GOAL OF THE EXERCISE — Count each line below that has the word "their" in it, and give only the total.

MATERIAL TO PROCESS —

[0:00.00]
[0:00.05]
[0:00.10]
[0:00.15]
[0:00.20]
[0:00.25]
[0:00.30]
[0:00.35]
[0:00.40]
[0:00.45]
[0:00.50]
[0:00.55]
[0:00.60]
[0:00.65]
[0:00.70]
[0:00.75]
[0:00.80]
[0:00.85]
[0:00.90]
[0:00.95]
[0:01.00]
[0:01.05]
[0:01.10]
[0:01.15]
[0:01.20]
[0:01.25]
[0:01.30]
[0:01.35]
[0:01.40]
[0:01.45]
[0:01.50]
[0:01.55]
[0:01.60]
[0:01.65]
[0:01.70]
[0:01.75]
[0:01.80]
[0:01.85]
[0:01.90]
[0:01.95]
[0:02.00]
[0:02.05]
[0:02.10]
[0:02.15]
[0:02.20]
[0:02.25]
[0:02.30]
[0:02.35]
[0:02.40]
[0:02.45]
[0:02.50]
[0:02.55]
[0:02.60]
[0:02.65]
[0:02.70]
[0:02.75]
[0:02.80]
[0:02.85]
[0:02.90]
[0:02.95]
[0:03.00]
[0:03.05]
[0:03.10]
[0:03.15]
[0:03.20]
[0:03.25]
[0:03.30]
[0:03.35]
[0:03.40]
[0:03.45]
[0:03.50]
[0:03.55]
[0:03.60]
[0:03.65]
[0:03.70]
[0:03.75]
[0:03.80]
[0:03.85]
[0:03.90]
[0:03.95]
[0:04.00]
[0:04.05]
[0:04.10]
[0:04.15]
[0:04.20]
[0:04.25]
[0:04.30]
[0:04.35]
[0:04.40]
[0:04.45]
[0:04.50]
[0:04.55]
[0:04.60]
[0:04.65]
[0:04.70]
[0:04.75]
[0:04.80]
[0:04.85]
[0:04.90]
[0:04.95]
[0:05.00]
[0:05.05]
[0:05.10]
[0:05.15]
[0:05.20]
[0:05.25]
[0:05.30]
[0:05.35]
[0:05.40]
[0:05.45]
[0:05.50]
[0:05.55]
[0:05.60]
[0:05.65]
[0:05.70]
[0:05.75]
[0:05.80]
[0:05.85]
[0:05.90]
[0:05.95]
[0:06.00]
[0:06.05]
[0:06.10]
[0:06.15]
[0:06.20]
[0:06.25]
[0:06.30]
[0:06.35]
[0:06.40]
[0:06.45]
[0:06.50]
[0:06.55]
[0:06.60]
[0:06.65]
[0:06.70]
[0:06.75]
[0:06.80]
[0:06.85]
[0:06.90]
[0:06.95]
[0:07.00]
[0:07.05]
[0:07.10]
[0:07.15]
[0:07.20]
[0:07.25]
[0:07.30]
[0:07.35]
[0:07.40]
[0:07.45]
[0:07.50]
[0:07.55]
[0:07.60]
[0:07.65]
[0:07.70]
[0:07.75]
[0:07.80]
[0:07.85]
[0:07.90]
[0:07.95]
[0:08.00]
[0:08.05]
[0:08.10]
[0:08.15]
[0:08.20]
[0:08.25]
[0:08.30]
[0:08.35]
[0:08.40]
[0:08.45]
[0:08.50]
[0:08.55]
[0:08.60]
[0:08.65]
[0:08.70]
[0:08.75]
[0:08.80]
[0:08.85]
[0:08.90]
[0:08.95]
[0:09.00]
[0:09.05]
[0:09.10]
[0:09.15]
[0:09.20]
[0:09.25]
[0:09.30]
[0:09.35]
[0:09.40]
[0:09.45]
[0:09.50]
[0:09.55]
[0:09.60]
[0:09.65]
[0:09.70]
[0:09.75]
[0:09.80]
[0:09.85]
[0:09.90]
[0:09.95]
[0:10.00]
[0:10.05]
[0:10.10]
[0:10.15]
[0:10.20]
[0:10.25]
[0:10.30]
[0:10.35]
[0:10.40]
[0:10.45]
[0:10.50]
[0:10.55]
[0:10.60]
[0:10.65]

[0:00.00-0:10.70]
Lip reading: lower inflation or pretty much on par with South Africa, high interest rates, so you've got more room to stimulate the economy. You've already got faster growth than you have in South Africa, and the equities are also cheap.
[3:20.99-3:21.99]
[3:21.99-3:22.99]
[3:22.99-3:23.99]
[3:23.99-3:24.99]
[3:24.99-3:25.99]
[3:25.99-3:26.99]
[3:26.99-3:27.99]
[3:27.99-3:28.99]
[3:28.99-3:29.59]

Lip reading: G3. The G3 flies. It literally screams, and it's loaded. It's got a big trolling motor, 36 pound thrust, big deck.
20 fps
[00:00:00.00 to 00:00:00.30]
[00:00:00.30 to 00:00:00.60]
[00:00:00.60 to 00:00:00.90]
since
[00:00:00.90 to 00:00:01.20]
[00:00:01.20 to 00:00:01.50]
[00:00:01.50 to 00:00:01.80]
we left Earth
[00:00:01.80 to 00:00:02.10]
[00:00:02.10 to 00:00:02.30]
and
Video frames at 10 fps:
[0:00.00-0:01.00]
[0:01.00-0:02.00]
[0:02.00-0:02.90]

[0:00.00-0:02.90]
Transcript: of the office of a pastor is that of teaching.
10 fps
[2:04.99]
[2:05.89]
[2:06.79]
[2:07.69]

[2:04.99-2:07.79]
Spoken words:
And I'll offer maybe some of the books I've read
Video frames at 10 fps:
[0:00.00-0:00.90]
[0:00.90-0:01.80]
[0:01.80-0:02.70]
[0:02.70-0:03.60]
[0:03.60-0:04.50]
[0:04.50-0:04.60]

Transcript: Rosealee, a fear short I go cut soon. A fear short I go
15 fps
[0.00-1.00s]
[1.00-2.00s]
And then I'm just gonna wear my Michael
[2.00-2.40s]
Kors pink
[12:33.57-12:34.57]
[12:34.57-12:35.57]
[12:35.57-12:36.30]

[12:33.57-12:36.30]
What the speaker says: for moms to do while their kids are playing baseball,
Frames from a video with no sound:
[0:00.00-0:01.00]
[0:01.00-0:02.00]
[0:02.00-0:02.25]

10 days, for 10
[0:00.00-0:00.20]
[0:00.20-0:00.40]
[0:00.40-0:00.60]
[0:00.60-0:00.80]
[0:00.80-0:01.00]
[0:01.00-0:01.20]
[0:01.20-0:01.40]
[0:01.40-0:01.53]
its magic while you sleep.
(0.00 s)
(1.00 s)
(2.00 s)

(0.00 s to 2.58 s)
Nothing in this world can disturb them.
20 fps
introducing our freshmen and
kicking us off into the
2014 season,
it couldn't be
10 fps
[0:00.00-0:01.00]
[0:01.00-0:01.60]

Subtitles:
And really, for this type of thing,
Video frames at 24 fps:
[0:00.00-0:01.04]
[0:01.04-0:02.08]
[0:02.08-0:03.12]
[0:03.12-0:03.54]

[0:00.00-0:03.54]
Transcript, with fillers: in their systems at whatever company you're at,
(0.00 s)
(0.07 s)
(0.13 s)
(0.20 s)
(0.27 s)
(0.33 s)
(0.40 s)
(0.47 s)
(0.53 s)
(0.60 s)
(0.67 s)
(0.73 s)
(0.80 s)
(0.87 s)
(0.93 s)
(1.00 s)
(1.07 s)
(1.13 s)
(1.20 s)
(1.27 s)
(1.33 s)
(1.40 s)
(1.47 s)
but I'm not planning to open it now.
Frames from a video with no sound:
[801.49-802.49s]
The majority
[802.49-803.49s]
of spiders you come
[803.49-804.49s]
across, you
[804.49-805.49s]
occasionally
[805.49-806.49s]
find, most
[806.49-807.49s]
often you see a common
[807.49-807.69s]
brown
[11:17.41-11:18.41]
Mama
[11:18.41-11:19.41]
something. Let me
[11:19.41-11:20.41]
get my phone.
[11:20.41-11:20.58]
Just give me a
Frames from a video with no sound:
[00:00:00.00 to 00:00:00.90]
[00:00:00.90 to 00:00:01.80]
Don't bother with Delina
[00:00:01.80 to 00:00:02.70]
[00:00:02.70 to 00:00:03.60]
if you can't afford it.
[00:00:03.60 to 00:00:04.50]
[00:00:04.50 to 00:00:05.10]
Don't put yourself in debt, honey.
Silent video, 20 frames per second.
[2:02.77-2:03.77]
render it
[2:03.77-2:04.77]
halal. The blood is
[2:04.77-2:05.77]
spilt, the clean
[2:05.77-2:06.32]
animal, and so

FINISHED TASK — 2